NEC learner Julia is keen to challenge the widely held view that young people educated at home lack the resilience built up by those who have been part of a school community. In today’s NEC Blog, we are sharing her story. We are also currently working on a new guide to support home educating families to be published later in the year — keep an eye on our website for updates!

In 2016, at the age of 30, Julia Wix returned to Cambridge after travelling the world as an employee of travel and accommodation site Booking.com. The online company works with over one million hotels around the world. Her first job with the Dutch company was in a call centre in the UK, helping customers dissatisfied with their online experience.

Later, based in the company’s Amsterdam headquarters, she got to grips with analysing training needs, designing wikis (a website or database developed collaboratively by a community of users), managing training workshops and hosting webinars. She ending up as a global training specialist designing development programmes for the company’s employees across Europe, the USA and the Far East.

A desire to return to the UK led to her current role, at Cambridge Network, a not-for-profit membership organisation established 20 years ago. One of her key projects there is the School for Scale-Ups, a skills programme for leaders of rapidly growing businesses such as computer programming innovator Raspberry Pi. Although she was recruited for her training expertise, the organisation offers employees the variety that is one of the hallmarks of working in a small, locally focussed team. Julia might be helping a growing business designing a skills training programme one day and hosting a networking event for local high-tech businesses the next.

Globe-trotting hasn’t just been a feature of Julia’s working life. It had a starring role in her teenage years too. Her father was offered a six-month contract in Belgium and the family went to live there. The six months became several years and a flexible solution was needed for Julia’s schooling. When Julia left formal education at the age of 15, her parents turned to home education for their academically able and ambitious daughter. They found NEC through home education connections and an internet search.

The freedom to learn as she chose, liberated from the constraints of a classroom and the demands of peer pressure, suited Julia down to the ground. She describes herself as self-taught in GCSE maths, and A level classical civilisation, government and politics, French, and English language and literature. She studied and took exams in all five subjects through NEC. Her grades won her a place to study for a BA in Classical & Archaeological Studies with French at the University of Kent. As well as pursuing her passion for ancient Persia in the university library, she spent at year working in a high school in Quebec teaching

English as a foreign language for the British Council, improving her French, learning how she learnt best and learning how to teach others.

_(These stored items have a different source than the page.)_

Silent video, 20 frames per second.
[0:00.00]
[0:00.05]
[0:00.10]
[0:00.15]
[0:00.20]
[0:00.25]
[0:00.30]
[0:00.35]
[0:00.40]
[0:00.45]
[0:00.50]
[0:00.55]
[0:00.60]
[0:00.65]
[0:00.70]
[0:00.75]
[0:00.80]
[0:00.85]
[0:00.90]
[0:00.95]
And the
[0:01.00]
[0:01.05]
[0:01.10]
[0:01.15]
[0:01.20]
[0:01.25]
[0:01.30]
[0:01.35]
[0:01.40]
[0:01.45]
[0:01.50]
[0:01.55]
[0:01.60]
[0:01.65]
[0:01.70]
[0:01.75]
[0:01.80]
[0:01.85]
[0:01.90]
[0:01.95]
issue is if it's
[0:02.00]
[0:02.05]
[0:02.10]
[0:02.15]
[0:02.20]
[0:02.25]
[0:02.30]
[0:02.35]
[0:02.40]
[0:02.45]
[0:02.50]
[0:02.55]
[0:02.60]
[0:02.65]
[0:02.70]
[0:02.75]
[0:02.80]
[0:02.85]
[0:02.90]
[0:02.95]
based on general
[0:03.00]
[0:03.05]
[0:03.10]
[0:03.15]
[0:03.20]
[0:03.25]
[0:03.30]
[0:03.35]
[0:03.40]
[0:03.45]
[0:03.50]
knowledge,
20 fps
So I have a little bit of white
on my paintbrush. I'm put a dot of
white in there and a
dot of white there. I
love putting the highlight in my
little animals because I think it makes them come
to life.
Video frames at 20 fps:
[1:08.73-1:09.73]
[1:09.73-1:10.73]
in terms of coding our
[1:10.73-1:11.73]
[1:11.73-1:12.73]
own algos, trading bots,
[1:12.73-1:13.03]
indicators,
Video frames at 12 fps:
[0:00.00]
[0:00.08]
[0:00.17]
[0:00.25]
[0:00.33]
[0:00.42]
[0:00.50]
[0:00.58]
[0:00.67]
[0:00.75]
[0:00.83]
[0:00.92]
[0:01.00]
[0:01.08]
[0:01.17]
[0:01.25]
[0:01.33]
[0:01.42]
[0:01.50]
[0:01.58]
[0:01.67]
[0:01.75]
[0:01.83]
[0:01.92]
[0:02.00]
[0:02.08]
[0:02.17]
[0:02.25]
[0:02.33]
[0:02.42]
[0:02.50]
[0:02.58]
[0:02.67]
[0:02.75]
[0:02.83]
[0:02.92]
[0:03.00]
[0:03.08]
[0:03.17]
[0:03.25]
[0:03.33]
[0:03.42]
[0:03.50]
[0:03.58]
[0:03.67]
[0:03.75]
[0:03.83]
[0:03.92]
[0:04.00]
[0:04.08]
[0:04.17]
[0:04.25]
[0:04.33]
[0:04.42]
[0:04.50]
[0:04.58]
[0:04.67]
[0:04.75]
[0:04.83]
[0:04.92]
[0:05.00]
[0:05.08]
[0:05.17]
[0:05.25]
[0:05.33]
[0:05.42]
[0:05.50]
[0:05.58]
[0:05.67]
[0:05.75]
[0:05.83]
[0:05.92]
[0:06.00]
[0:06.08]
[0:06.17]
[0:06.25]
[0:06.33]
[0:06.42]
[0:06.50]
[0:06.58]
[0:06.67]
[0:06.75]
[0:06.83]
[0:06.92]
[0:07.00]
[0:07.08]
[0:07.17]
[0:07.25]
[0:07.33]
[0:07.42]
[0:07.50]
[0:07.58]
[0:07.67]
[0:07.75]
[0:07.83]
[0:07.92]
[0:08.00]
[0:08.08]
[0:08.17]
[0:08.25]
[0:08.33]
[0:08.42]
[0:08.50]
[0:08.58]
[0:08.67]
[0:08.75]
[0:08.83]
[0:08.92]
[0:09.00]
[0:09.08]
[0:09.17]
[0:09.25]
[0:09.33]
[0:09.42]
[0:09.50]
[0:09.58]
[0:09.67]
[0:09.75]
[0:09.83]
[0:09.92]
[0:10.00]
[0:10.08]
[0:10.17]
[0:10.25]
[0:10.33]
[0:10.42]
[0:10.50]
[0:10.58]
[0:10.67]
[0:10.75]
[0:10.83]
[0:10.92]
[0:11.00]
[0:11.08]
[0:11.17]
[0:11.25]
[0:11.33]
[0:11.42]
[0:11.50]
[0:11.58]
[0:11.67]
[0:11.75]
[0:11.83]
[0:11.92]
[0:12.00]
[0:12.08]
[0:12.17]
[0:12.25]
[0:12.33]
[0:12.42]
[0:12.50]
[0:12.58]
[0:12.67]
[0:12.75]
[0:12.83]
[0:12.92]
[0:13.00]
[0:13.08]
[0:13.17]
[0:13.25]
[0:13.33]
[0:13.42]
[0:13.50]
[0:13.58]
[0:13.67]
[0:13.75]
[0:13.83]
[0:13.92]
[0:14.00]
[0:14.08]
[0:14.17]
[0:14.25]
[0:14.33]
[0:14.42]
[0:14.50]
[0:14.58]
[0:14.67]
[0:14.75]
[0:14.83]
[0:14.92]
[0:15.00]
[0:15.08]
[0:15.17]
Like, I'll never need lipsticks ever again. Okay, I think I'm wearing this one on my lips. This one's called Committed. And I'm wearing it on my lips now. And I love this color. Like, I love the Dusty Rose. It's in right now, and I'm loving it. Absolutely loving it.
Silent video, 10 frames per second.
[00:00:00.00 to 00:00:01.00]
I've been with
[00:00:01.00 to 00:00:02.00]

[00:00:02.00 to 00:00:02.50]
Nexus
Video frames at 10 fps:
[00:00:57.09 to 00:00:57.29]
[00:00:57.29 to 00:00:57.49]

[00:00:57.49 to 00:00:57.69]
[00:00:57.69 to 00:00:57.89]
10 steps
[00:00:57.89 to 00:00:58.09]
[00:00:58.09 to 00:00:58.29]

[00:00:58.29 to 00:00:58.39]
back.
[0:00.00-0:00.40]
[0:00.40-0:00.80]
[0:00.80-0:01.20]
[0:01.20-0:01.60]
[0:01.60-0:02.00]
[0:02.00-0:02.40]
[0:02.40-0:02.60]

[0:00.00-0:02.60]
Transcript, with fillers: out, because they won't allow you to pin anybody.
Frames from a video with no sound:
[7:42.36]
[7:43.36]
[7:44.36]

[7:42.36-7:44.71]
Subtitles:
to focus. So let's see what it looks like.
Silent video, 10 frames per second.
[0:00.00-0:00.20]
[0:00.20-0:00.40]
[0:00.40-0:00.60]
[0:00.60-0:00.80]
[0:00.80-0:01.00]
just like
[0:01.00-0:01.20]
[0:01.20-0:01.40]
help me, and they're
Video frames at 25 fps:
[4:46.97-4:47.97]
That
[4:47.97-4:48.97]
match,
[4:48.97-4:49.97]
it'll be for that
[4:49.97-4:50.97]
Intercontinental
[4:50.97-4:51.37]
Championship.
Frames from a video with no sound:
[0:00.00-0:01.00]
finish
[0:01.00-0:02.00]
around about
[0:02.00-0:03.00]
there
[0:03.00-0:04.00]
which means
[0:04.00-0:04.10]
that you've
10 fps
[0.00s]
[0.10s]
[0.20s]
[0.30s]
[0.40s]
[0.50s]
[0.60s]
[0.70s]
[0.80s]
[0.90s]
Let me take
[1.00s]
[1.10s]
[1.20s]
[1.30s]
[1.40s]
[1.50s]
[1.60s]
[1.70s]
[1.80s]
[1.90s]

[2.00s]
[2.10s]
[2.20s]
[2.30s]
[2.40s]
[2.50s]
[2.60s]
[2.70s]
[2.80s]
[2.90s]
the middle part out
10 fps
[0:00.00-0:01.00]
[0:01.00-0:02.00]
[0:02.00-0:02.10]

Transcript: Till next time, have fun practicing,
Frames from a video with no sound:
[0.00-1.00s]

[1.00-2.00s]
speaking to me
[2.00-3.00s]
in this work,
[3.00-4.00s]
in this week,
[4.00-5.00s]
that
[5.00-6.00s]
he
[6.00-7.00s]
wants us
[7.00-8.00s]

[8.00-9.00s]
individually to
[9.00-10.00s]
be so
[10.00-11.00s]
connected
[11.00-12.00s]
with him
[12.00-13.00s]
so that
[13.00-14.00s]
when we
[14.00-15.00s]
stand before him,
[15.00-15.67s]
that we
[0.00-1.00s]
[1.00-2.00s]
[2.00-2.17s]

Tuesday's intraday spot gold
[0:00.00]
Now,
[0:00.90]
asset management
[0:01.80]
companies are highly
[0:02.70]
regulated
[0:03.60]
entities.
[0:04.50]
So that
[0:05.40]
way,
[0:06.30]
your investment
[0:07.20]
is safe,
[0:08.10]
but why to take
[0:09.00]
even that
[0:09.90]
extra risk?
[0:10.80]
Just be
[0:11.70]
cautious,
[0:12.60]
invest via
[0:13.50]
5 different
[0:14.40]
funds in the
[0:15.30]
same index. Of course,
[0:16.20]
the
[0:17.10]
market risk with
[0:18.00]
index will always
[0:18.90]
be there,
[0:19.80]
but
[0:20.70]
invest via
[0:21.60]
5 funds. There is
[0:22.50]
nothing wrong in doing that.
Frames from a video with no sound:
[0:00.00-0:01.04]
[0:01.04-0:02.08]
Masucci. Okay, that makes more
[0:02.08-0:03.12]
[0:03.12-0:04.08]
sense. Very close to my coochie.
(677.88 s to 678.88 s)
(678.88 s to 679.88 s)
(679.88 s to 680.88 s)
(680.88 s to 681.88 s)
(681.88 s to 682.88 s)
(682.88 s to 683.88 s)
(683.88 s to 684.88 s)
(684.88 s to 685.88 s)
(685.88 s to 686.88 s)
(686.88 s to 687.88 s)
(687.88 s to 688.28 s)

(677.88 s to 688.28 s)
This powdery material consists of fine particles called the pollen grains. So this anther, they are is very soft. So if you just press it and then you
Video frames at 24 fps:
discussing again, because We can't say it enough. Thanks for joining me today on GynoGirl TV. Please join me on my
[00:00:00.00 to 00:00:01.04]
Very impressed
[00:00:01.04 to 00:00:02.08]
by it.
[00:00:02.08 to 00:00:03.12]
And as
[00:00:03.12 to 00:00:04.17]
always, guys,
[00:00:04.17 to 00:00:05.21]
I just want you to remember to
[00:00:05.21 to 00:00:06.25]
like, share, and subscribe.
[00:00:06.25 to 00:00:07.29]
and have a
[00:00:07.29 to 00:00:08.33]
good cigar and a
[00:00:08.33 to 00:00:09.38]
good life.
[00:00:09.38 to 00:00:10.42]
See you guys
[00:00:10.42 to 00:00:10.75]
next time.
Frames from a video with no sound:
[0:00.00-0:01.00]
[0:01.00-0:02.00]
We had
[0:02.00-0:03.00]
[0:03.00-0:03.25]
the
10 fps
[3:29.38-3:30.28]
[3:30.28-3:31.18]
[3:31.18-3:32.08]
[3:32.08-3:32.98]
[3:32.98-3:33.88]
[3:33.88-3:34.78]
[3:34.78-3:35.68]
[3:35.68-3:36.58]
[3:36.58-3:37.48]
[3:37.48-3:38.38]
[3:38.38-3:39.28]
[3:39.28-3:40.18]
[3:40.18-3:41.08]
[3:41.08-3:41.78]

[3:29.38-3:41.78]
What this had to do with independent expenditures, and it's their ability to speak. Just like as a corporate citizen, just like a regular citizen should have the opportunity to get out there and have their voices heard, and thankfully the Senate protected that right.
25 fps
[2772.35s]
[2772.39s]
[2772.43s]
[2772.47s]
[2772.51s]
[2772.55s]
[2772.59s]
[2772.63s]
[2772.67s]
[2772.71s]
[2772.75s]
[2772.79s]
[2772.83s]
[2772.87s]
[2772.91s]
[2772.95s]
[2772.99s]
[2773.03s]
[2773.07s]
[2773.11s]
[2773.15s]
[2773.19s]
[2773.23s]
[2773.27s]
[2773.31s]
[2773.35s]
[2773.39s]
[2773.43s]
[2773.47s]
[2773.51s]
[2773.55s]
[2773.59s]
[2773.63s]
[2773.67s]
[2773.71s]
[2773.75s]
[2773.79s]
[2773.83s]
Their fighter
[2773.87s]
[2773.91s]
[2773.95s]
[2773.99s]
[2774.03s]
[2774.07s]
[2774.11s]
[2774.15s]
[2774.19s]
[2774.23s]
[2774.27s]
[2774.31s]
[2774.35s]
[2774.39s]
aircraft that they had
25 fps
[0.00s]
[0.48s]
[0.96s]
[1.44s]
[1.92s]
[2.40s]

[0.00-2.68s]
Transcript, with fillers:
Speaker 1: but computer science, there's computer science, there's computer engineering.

Despite having been diagnosed with dyslexia shortly before going to university, Julia was awarded a first class honours degree and in 2010 went on to study for a Masters in Ancient History at King’s College London, achieving a merit.

When she looks back on her childhood, Julia sees her impassioned watching of historical documentaries, and her enthusiasm for visits to museums, stately homes and heritage sites as early signs of the direction her academic interests would eventually take.

Julia is keen to challenge the widely held view that young people educated at home lack the resilience built up by those who have been part of a school community. She believes that people who have been home schooled enter adult life with the confidence that comes from knowing they have succeeded in doing something differently. What’s more, home education gives young people a wide range of skills, including managing their time and managing their money, that prepare them for adult life. She cites the home educated American actress and internet star Felicia Day, who describes her experience of home education in her book ‘You’re never weird on the internet (almost)’.

‘Classical civilisation A level wasn’t offered by the last school I went to,’ says Julia. It’s down to NEC that I was able to go to university, and that I studied the subject I have loved since being a child. Flexibility of subject choice is one of the big benefits of studying for exams through distance learning. I’m sure my life would have taken a very different course without NEC.’